If I can make something that looks like this in gouache, I will be very happy. If it looks better I might be ecstatic : D

Thursday, November 6, 2008

It's like having the movie Dune in your drink.

So in painting today we ironically didn't touch the paints, but did landscape studies using graphite powder in preparation for our landscape paintings due in a few weeks. Combining a few reference pictures I came up with this:

I'll be making some colour studies based on this using photoshop and eventually in real paint (remember that stuff?). It's a sand desert, though as it is it wouldn't be hard to convert to an ice desert. But as the title for this post suggests, I'm headed for the hotter variant. The scene is supposed to have a man-made object in the foreground, I'm thinking either adding a wrecked plane, oil well, generic hut or just rip off a Wind Trap from the Dune series (link is NOT my work). Anyways this exercise was great fun and I'm much more confident about painting dunes now.

Thursday, October 23, 2008

Paintings that worked!

Today I was working on my Cloud Painting assignment. I still have to do the final painting for that, but half the project is the studies before that, which are now done. Lessons were learned once again this painting session, but nothing as drastic as 'bought wrong paints' went wrong this time. Some of the paintings turned out better than others, but I'll be using them all anyways, since he's not expecting the studies to be masterpieces:
Just an FYI, these are about the same size as you see them here, as in if you click the image to enlarge it what you'd see would be larger-than-life.
Things that would be changed: The one with in the desert, those yellow lines on the road were a late addition I wish I'd left out. Also, I think these have to be analogous, so that yellow sand is too different a hue. The one with the wispy clouds over the ocean (not the billowy-clouds-over-ocean), the clouds need to stand out more. Though that may be difficult to achieve. I did that one by painting a plain blue sky then adding the wisps with white paint, whereas the usual method is to leave the spaces that are to be white unpainted (which I did with every other painting). But with wispy clouds this is quite tricky, I'd basically have to paint the sky in between each wisp. And the night scene with the full moon is a little bland...
The aforementioned billowy-clouds-over-ocean might be my favourite. I feel comfy with the orange sunset but I'd probably rearrange the cloud formation.
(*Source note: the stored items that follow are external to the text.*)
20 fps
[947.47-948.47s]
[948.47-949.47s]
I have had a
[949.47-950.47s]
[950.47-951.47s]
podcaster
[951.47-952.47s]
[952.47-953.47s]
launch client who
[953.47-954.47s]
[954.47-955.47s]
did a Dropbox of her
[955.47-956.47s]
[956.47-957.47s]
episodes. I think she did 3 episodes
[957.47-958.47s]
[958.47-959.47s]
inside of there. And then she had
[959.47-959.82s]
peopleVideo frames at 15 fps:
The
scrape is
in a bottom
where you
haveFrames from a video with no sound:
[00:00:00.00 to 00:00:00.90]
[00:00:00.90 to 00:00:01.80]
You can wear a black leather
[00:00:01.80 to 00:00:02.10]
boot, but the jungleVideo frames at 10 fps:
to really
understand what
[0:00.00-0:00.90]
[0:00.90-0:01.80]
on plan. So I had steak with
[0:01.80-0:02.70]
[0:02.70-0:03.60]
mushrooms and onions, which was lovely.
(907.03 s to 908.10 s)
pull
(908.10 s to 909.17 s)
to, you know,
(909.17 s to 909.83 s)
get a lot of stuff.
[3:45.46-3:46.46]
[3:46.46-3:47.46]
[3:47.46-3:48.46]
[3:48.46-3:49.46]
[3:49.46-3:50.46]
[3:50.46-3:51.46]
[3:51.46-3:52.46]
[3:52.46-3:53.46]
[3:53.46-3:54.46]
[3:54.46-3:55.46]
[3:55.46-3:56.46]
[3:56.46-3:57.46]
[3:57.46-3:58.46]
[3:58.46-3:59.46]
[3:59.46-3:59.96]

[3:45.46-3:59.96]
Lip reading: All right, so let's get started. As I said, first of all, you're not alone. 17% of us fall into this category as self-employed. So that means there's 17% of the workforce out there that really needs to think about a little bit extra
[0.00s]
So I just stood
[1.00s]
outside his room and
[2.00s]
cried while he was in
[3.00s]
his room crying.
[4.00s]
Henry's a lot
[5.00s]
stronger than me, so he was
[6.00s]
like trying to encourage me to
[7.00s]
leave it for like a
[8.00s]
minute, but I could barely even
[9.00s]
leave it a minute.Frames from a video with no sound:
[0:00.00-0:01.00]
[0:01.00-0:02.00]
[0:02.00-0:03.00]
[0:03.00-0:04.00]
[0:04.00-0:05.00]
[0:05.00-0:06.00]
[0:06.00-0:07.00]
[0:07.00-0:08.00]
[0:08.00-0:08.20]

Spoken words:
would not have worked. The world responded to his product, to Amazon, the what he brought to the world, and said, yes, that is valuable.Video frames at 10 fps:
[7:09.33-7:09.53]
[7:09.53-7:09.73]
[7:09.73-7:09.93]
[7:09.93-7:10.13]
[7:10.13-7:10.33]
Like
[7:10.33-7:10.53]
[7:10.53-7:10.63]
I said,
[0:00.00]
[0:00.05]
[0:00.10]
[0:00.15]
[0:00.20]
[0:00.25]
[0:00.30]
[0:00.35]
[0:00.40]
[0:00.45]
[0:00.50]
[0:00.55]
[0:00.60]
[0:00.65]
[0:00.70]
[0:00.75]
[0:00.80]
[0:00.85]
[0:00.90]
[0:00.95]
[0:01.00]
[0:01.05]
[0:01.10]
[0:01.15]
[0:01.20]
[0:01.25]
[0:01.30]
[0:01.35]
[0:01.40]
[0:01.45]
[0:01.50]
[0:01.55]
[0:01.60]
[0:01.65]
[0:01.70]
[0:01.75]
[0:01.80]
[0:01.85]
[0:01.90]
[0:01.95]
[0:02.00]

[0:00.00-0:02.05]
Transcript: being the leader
I like the crescent-moon scene too, though as-is it's pretty much the billowy-clouds-over-ocean, just with purple.
For tomorrow, the room drawing! REALLY hope I can finish it all tomorrow, but I do have Saturday to work on it as well. Wish me luck!

Tuesday, October 7, 2008

Lessons learned: Painting

Tonight I started work on my 2nd assignment for Painting, Rendering a Sphere.

Simple, yes?

Well here are the lessons learned when I started painting tonight:
A) Tape down your paper on something that won't warp when it gets wet, wood works, newsprint on wood doesn't (I was using newsprint to help avoid a mess, turns out it just created a mess on my image).
B) Good Watercolor paper is THICK (takes a lot of swipes with an exacto knife to cut!)
C) ...



USE THE RIGHT PAINTS


D) Water soluble Oil Paints act and look painfully similar to gouache, until you try to mix them, or clean them off your brush (thank goodness that was a dirt cheap brush, the trash can now contains a very orange object).

Lesson D is particularly important to learn, as said water soluble oils are sold at the Sheridan store, by the same company (Windsor & Newton) and with the same selection of colours we were told to buy in GOUACHE. And since they're paints they are naturally right beside the gouache.
And since they're paints they are quite expensive.
Whatever, I'll hang on to them anyways, maybe I'll get to use them for a mixed media thingy, someday.

In other words: I've lost the receipt.